La crise de l’éducation nationale est propice pour soulever d’autres questions toujours en relation avec la quête du savoir et l’enseignement dans notre cher pays.
C’est aussi une occasion de revenir sur l’état de l’analphabétisme qui sévit toujours au Maroc, et dont les chiffres font état d’une situation inextricable qui demande des mesures adéquates pour faire en sorte que tous les Marocains soient scolarisés, qu’ils fassent tout leur cursus scolaire et qu’ils aient accès au savoir.
C’est dans ce sens que les chiffres avancés par l’Agence nationale de lutte contre l’illettrisme sont importants à analyser.
Ces données font état de dix millions de citoyens marocains, sur un total de 36,47 millions d’habitants, qui ne savent ni lire ni écrire. Cela fait beaucoup. Sans compter tous ceux qui ont quitté l’école très tôt et qui ont de graves lacunes en termes de savoir. A ceux-ci s’ajoutent tous ceux qui ont eu une éducation coranique, comme c’est toujours le cas dans les milieux ruraux. Ces personnes ne savent lire que dans la langue du Coran, tout comme tous ceux qui ne parlent et n’écrivent qu’une seule langue.
Feu SM le Roi Hassan II avait dit cette phrase si juste : celui qui ne parle qu’une seule langue est analphabète.

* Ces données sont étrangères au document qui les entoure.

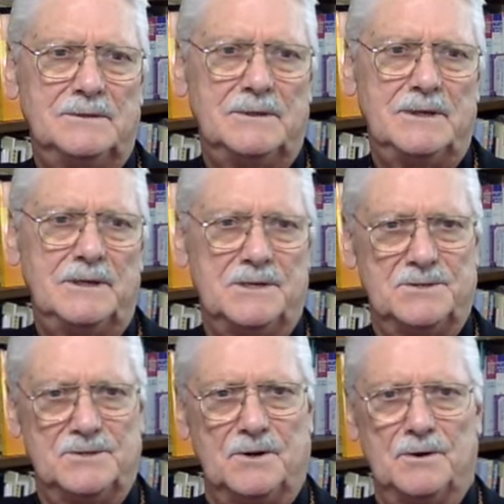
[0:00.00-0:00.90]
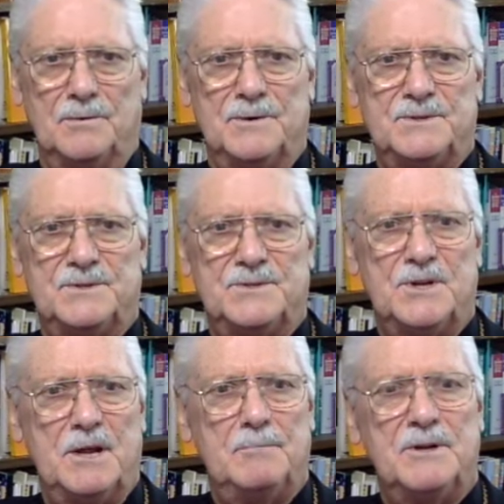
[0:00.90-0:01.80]
It isn't always the
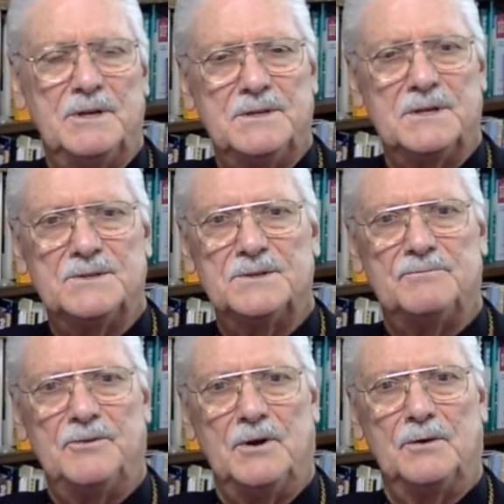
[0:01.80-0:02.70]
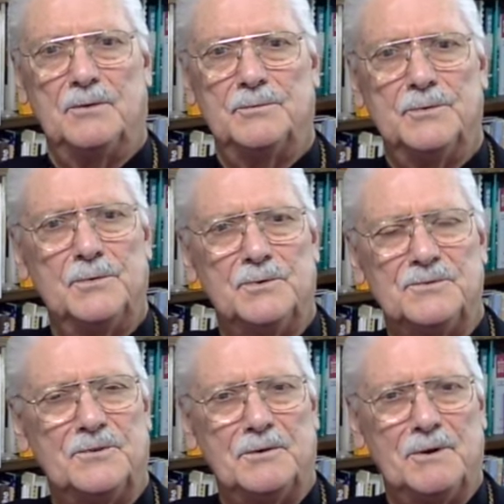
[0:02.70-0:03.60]
same, and it doesn't follow rules
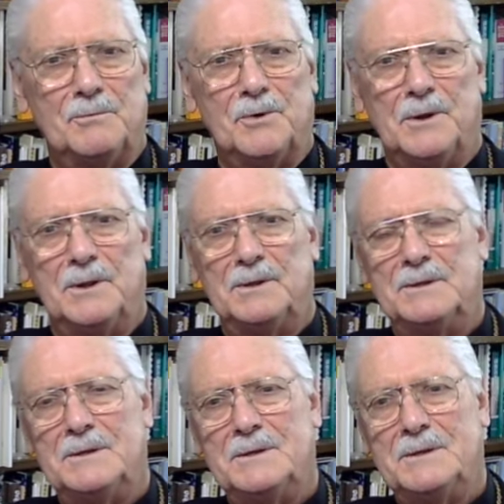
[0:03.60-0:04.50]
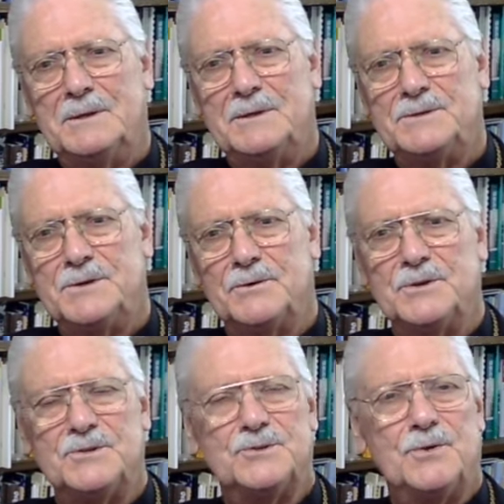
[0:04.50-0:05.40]
very well, so
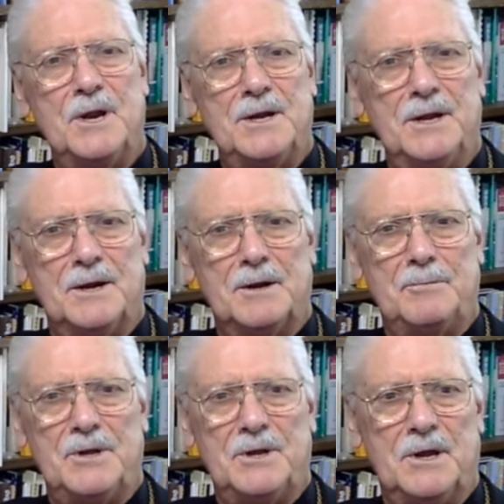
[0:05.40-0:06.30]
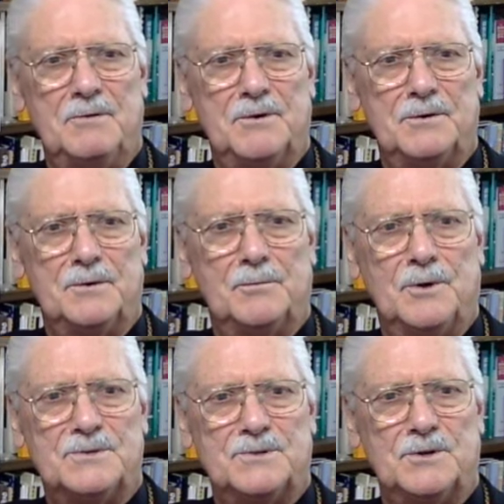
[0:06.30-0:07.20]
constraining our behavior to
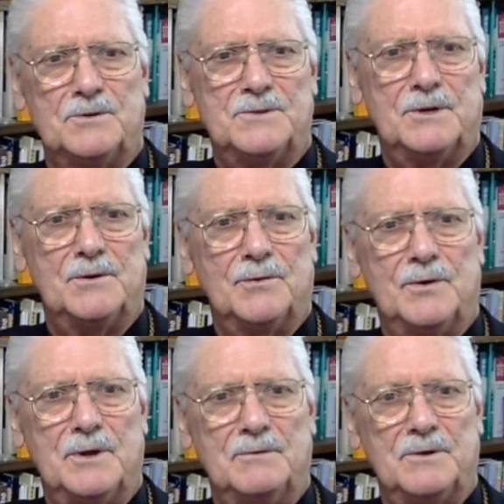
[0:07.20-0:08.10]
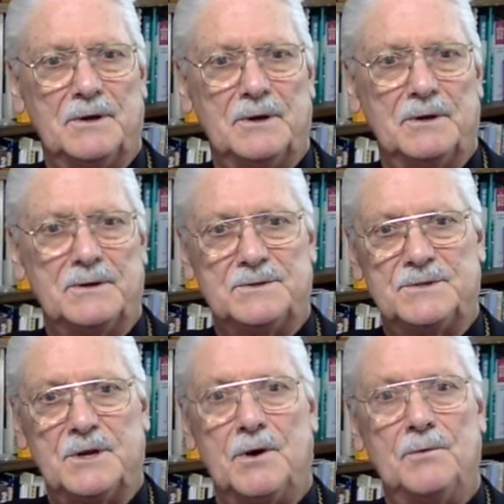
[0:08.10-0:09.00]
what serves the glory of God is
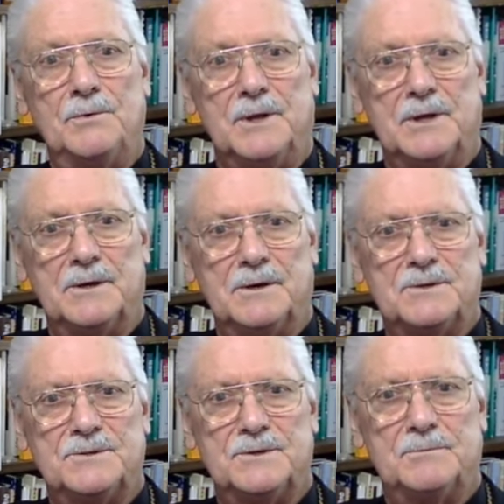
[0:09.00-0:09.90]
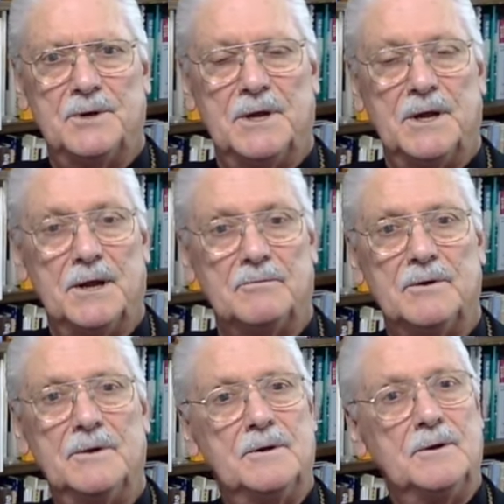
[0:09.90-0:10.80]
the only constant we have,
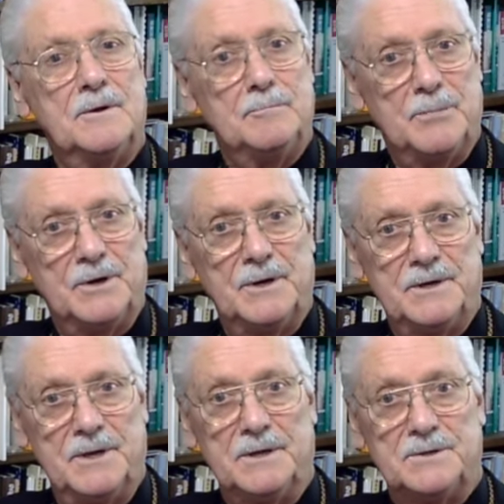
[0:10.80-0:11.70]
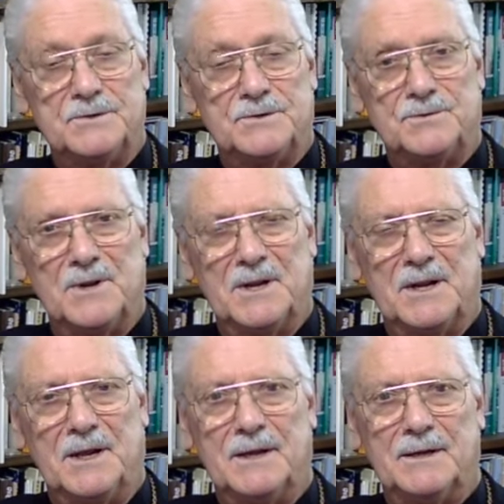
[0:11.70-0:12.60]
but it is tricky.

Et c’est vrai.
Surtout aujourd’hui dans un monde où les défis sont multilingues et nécessitent des États de tout miser sur l’éducation, sur les écoles, sur l’enseignement et sur la quête du savoir dans toutes ses manifestations et ramifications.
Ce qui n’est pas du tout le cas du Maroc, avec un système éducatif qui souffre de plusieurs maux, un déficit criant en savoir et en connaissance, des niveaux éducatifs en deçà de la moyenne, un désintérêt porté à la culture, les invasions barbares de la médiocratie, l’acharnement népotiste contre la méritocratie… Le Maroc a du souci à se faire face à cette terrible problématique de l’ignorance, de l’indigence intellectuelle et de l’analphabétisme.
Parce qu’aujourd’hui, est analphabète non pas celui qui n’aura pas appris à lire, mais celui qui n’aura pas appris à apprendre.
Sans oublier qu’un peuple analphabète, sans savoir, devient un peuple sans mémoire, il devient également un peuple qui brade son histoire.
Pourtant, au Maroc, on se gargarise à satiété des exploits des différentes méthodes éducatives qui ont toutes, au fil des décennies, montré leurs limites, et pour certaines, leur absurdité et leur aberration. Comme cette hérésie, à une certaine époque, où l’on a voulu tout arabiser. Ce qu’il faut se dire aujourd’hui, dans un Maroc en profonde mutation, un Maroc de défis tous azimuts, c’est que sans tout miser sur l’éducation, l’enseignement et la connaissance, le pays va encore accuser des retards dans de nombreux domaines.
Tant qu’on s’emmêle encore les pinceaux avec l’ignorance et la médiocrité qui est aujourd’hui portée aux nues, nous faisons beaucoup de mal à ce pays. Car les chemins de l’Histoire n’acceptent plus aucun retard en termes d’alphabétisation des peuples.
L’équation est au premier degré : vous voulez compter parmi les nations solides aujourd’hui, misez sur la culture, sur les sciences, sur les technologies, sur l’héritage, sur une jeunesse qui aime le savoir et qui le fructifie, parce qu’un peuple éduqué sera toujours un peuple responsable.